*** Source information Section Begins ***
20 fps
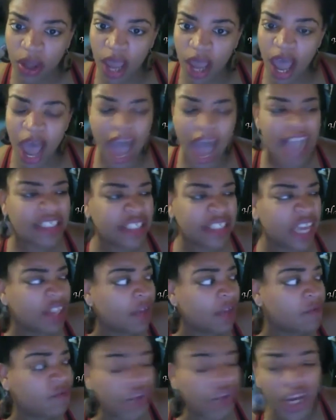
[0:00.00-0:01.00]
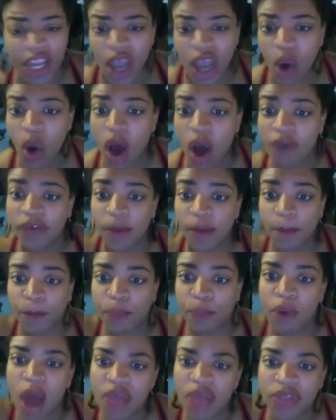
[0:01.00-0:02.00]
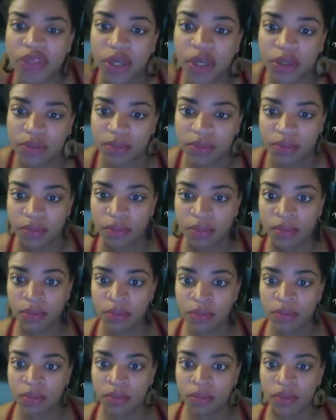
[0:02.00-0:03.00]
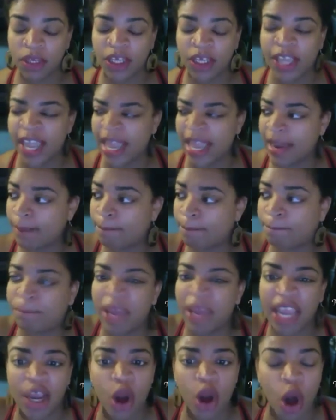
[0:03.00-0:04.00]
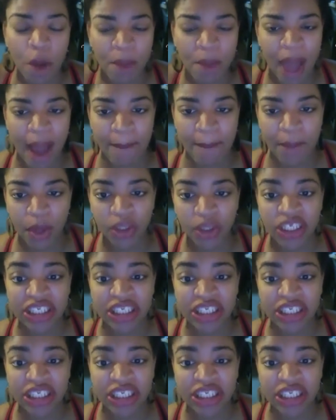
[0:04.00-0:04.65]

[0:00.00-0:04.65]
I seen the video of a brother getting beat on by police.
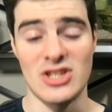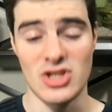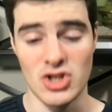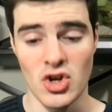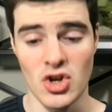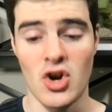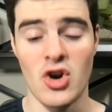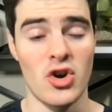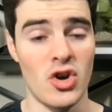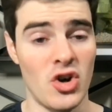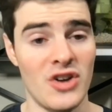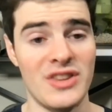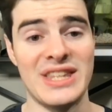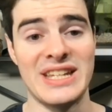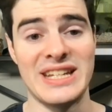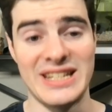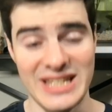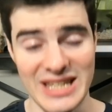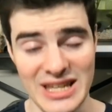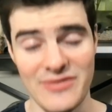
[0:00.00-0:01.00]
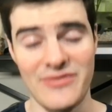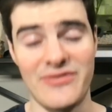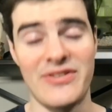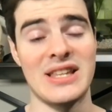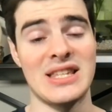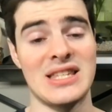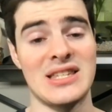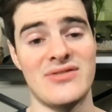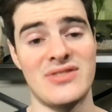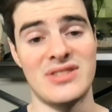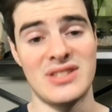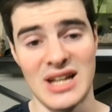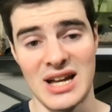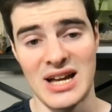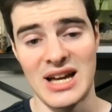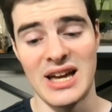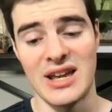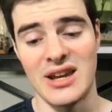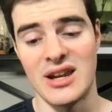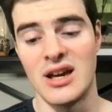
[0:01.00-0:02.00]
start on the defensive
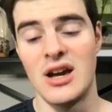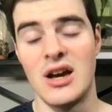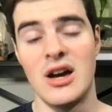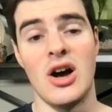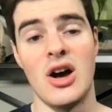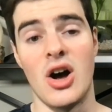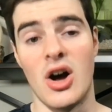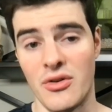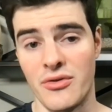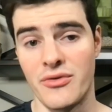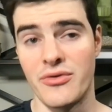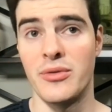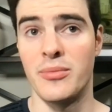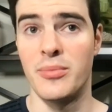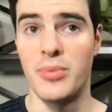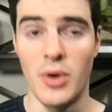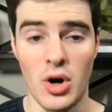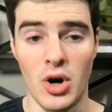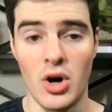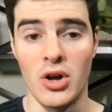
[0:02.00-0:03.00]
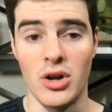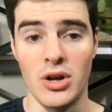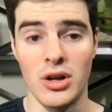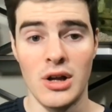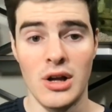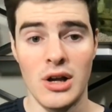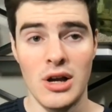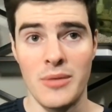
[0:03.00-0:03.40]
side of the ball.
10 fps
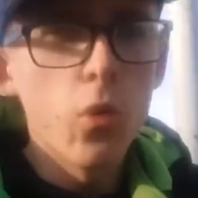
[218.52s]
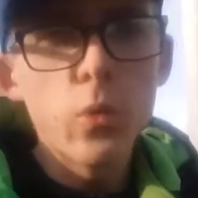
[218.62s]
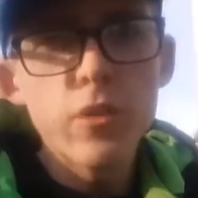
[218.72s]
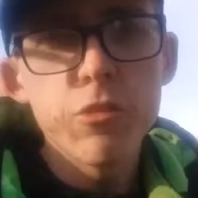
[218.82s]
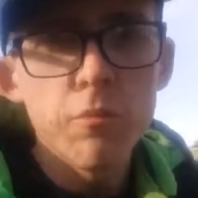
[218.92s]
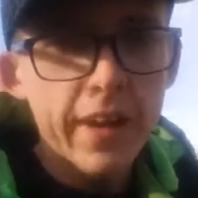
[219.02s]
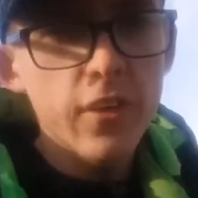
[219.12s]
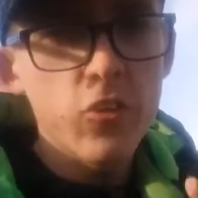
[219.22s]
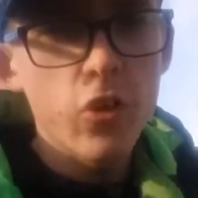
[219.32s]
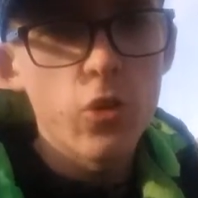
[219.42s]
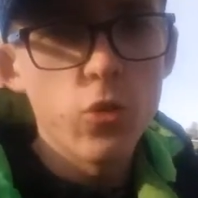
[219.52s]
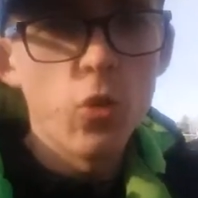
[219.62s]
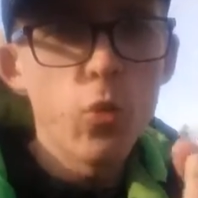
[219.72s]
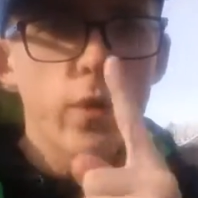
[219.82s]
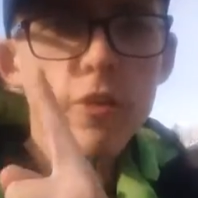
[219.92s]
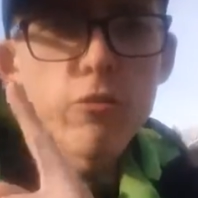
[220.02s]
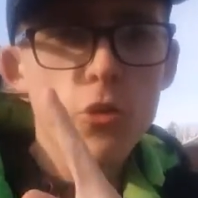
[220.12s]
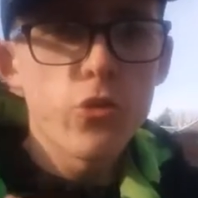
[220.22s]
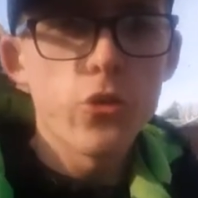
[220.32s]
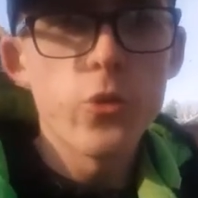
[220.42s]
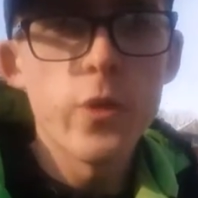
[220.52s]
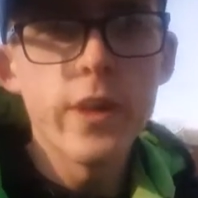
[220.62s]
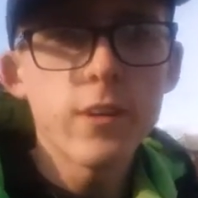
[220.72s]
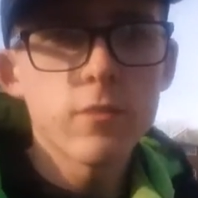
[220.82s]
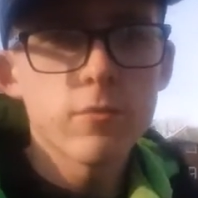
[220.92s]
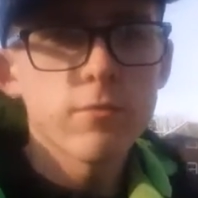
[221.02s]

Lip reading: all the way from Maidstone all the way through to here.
*** Source information Section Ends ***
→ **Goal of the exercise**:
Omit the pictures, then give all the lines above again exactly.

→ **Written response**:
20 fps
[0:00.00-0:01.00]
[0:01.00-0:02.00]
[0:02.00-0:03.00]
[0:03.00-0:04.00]
[0:04.00-0:04.65]

[0:00.00-0:04.65]
I seen the video of a brother getting beat on by police.
[0:00.00-0:01.00]
[0:01.00-0:02.00]
start on the defensive
[0:02.00-0:03.00]
[0:03.00-0:03.40]
side of the ball.
10 fps
[218.52s]
[218.62s]
[218.72s]
[218.82s]
[218.92s]
[219.02s]
[219.12s]
[219.22s]
[219.32s]
[219.42s]
[219.52s]
[219.62s]
[219.72s]
[219.82s]
[219.92s]
[220.02s]
[220.12s]
[220.22s]
[220.32s]
[220.42s]
[220.52s]
[220.62s]
[220.72s]
[220.82s]
[220.92s]
[221.02s]

Lip reading: all the way from Maidstone all the way through to here.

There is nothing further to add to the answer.